Tension remains elevated in the Middle East and beyond after Iran fired over a dozen missiles at U.S. military targets in Iraq. It could be a long day. Take a deep breath.

At one point overnight Dow futures dropped 400 points and other indices tracked a similar broad-based decline before coming all the way back. Oil, meanwhile, surged 4% briefly before it became clear that many of the missiles failed en route to their targets and an immediate retaliation from Washington wasn't coming.

What I'm hearing revolves around two separate stories, the market and the Middle East. The market was already looking a little tired, so some traders are using the headlines as an exit opportunity.

However, a lot of stocks are coming back strong as other investors decide to profiteer from U.S.-Iranian tensions. Opportunities are unfold fast in defense stocks and ETFs.

After all, the Middle East has seen much worse in recent memory, so the overnight pressure largely evaporated before morning. This is life as usual for the region: not great, but not apocalyptic either.

Odds are good that this was simply Iran giving the people what they want after the killing of Revolutionary Guard Gen. Qassem Soleimani by a U.S. airstrike last week. In that scenario, the door is now open for the tension to de-escalate.

All Washington needs to do is resist the urge to fire back. Unfortunately, the odds of someone deciding to double down are far from trivial.

That's not great for the long-term market mood. But even if these reprisals continue on both sides, we're a long way from the world where a belligerent player in the region could wreck the global economy.

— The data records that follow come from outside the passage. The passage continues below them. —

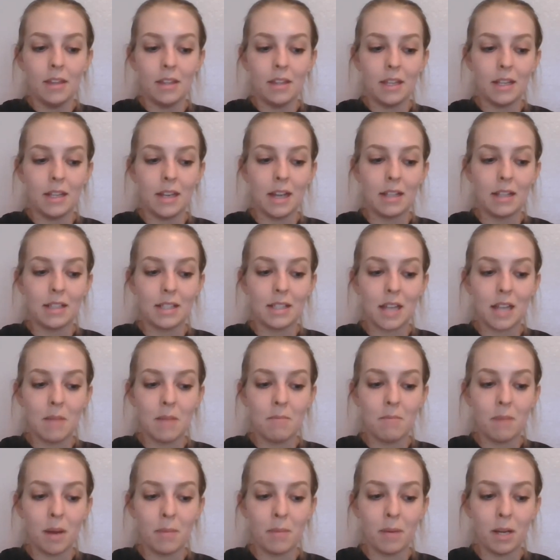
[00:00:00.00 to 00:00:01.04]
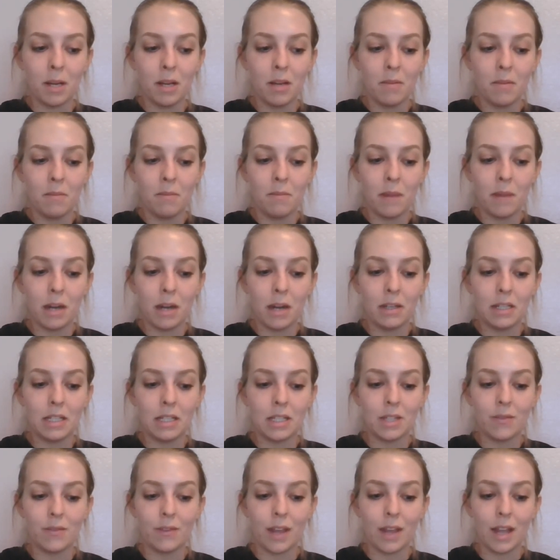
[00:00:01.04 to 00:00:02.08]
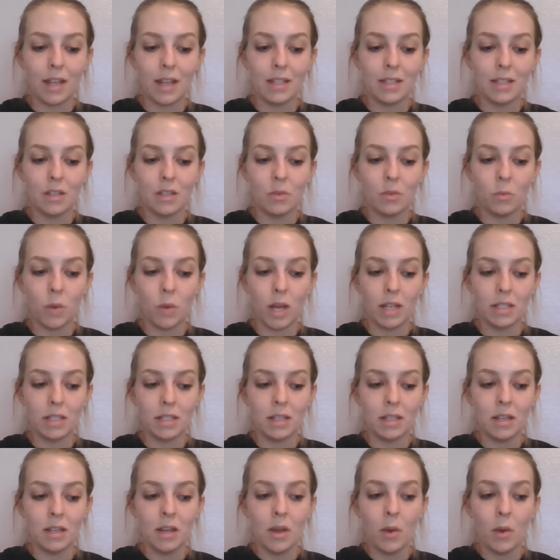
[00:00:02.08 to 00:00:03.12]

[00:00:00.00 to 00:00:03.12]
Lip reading: The next time Bubba bared his fangs and went,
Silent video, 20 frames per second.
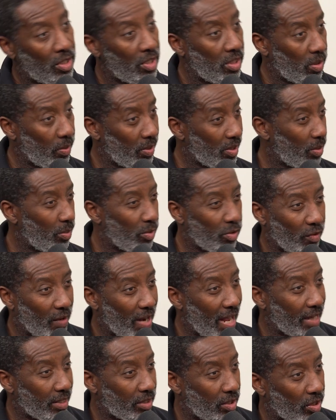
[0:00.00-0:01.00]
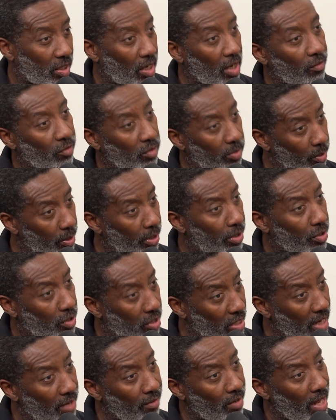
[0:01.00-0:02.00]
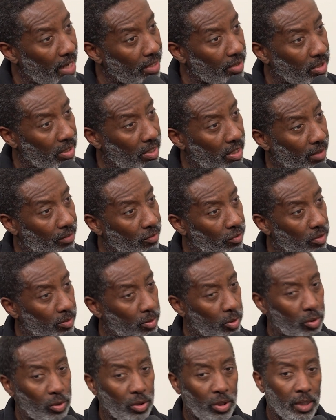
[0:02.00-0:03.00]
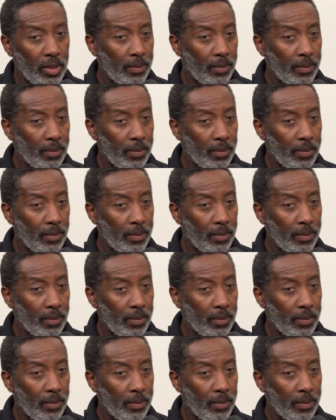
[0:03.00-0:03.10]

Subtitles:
So once he was relaxed and comfortable, he could stay relaxed and comfortable.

The United States is energy independent now where it wasn't in the 1970s. That's huge. Other countries may feel the pain of a disruption in Persian Gulf shipping but domestic shale producers will simply open the spigot a little wider and keep the lights on here.

Watch for the spread between U.S. West Texas crude and international Brent to widen. But don't bet on gold spiking. The days of OPEC oil shocks are over.

But the day could still get bumpy. Keep your eyes open and be ready to guide nervous clients through the worst of it.

“It’s not going to be pretty today," Stephen Innes, chief Asia market strategist at AxiTrader, said in a note. “Global equities are being hit, and the need for defensive strategies is paramount. There is no denying the enormity of long-term geopolitical repercussions of the latest events as oil, bond, and gold defensive strategy flows are providing the lead-in for the local cash market opens.”